Canada 1645 : un Noël de « sauvages »
Aux approches de la Noël 1645, le Père Druillettes dit à ses ouailles, de rudes Amérindiens :
— Mes très chers enfants, bientôt l’on fera la célébration de la fête de la naissance du Doux Enfant Jésus en ce monde, Fils du Grand Manitou, descendu sur la terre – il y a autant de lunes qu’il y a d’arbres dans vos forêts – pour sauver les hommes du péché et les arracher des griffes de l’Esprit Malin. Que ceux qui ont fait leur première communion, se confessent ce jour-là pour recevoir Jésus dans leur cœur. Quant à ceux qui ne sont que baptisés, qu’ils espèrent et désirent sa venue en eux comme autrefois les hommes sages qu’on appelait « mages » (les Onontios des pays au-delà des grands eaux des mers, dans l’Ancien Testament) qui soupiraient après Lui, le Désiré des tribus.
Aussitôt, les Amérindiens construisent une petite chapelle représentant la crèche de Jésus, la « cabane-de-la-prière ». A l’intérieur, ils disposent des rameaux verts odoriférants et de riches fourrures : pelleteries de visons, de renards argentés, de castors et de martres.
Sur l’autel de bois, paré de nappes liturgiques, un petit tabernacle orné d’un voile ouvragé ; une croix peinte de bleu ; deux petits chandeliers d’étain avec des cierges précieusement conservés pour cette nuit sans pareille. Au pied de l’autel, des peaux de chevreuils et d’élans.
Dans un coin de la chapelle, la crèche avec son Enfant Jésus posé sur de la mousse. Il a été taillé par les hommes et les femmes L’ont habillé d’une robe d’hermine blanche, cousue et brodée de poils de porc-épic.
Tout le jour, le Père Gabriel Druillettes a confessé dans la chapelle les farouches chasseurs arrivés à pied ou en pirogue. Avant de se mettre en route, ils ont été bénis par un jésuite, une Robe-Noire :
— Bénissez, ô mon Dieu, nos peines et nos œuvres. Soyez propice à notre chasse. A solis ortu usque ad occasum, laudabile nomen Domini (« Que du lever au coucher du soleil, votre nom soit loué Seigneur »).

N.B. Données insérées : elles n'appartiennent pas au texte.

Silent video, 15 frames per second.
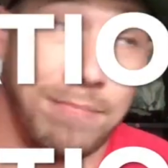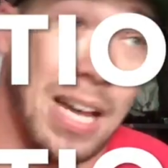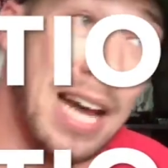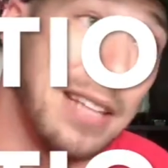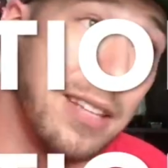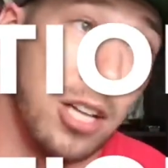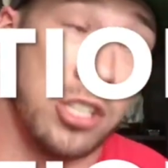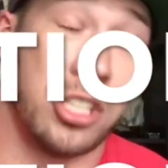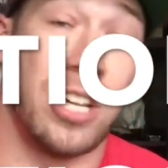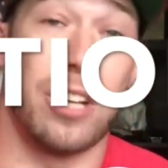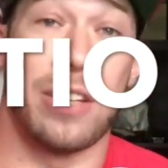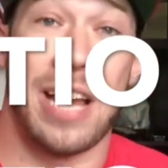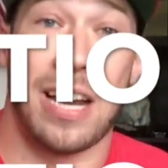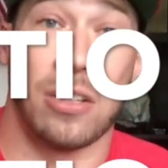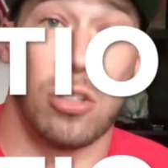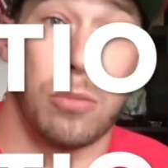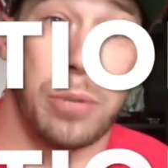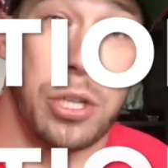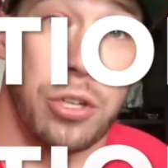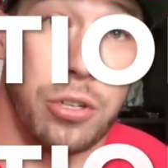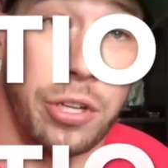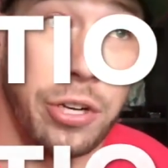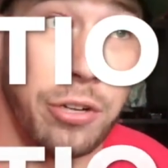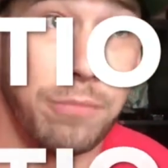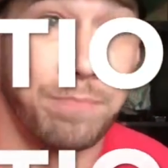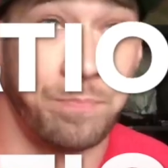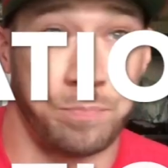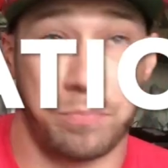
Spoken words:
I touched on that a little bit earlier.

Et ils sont là. Avec leurs épieux, leurs tomahawks, leurs arcs, leurs couteaux. Ils n’ont pas oublié la grande marmite pour les festins, les calumets, les pétunoirs, la viande et les poissons séchés. A leur tête, Noël Négabamat, et un jésuite qui porte un coffret contenant les ornements sacerdotaux, les hosties, le vin, les vases sacrés. En route, aux camps du soir, ils n’ont jamais manqué l’heure de l’oraison : « On ne manquait jamais, tous les soirs et tous les matins, de faire les prières en public dans une cabane destinée à cet effet. Les pères et les mères y amenaient leurs enfants. »

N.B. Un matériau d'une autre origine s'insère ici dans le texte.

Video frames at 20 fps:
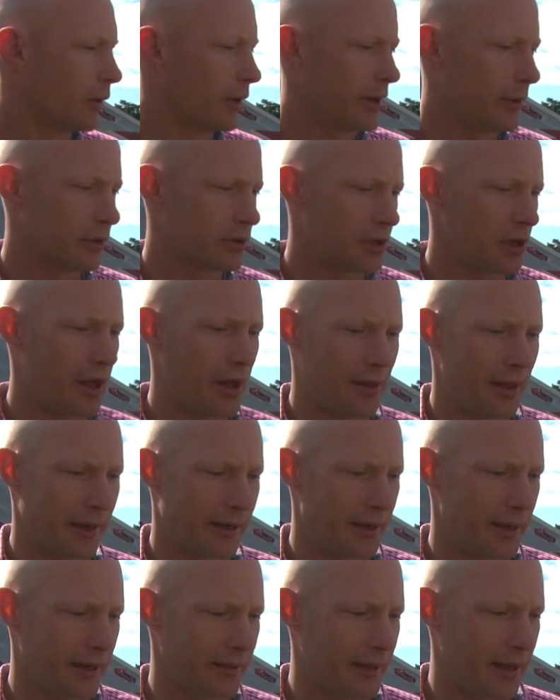know, he was a lot
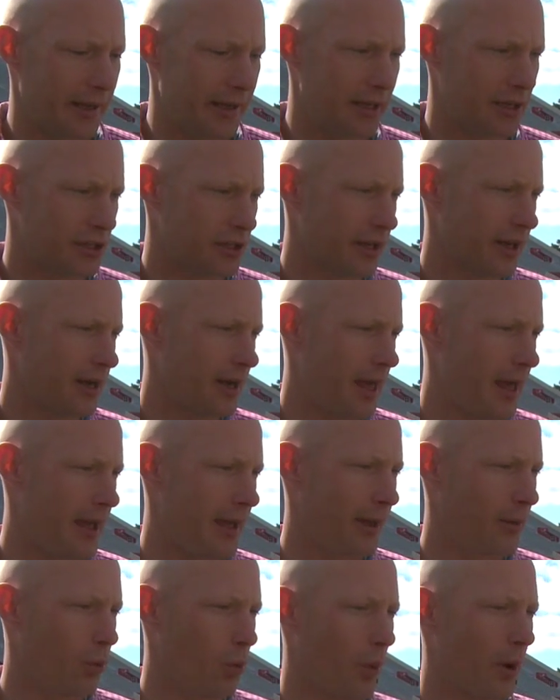like Nick, that he just needed to
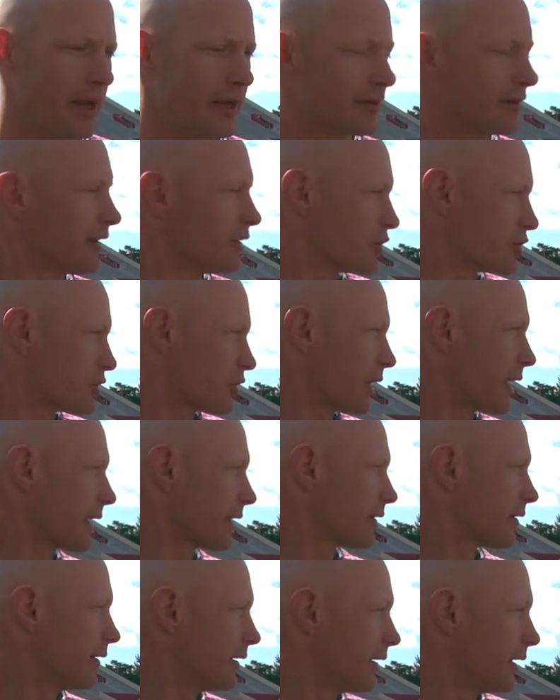add weight and
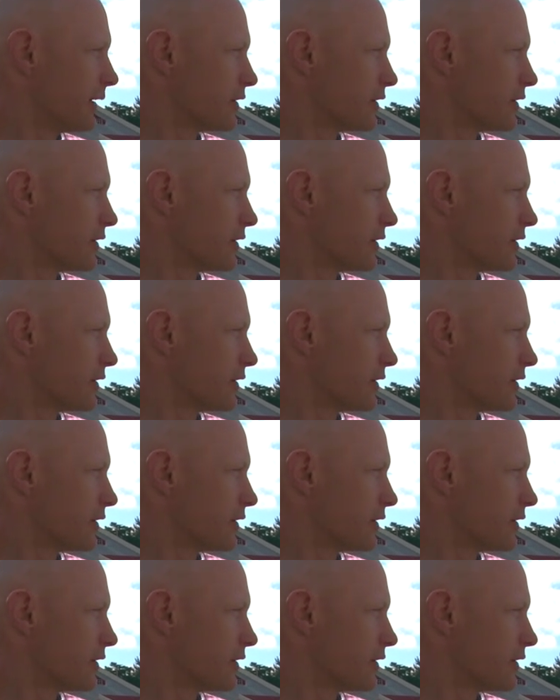strength and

La neige est partout. Parfois, on a suivi les traces d’un élan ou d’un cerf. Et quand on capture du gibier, on chante en l’honneur du Vrai Dieu que la Robe-Noire leur a appris à adorer. Quand on a le temps, on fait sécher à la fumée des quartiers de viande. D’étape en étape, les plaines succédant aux plaines, les bois aux bois, les nuits aux nuits, on est arrivé au but. Et ceux-là mêmes qui étaient éloignés (…) se trouvèrent à point nommé pour chanter des cantiques en l’honneur de l’Enfant nouveau-né et pour s’approcher de la table où Il a voulu être le mets adorable.
A l’heure où les étoiles ont, dans la froide et transparente nuit, accompli la moitié de leur cours, les sauvages assemblés dans la belle cabane-de-la-prière, perdue dans la vaste solitude toute blanche de la Nouvelle France, entonnent eux aussi en leur langue, unis à l’Eglise universelle, l’hymne triomphant des anges, annonçant au monde le commencement des temps nouveaux.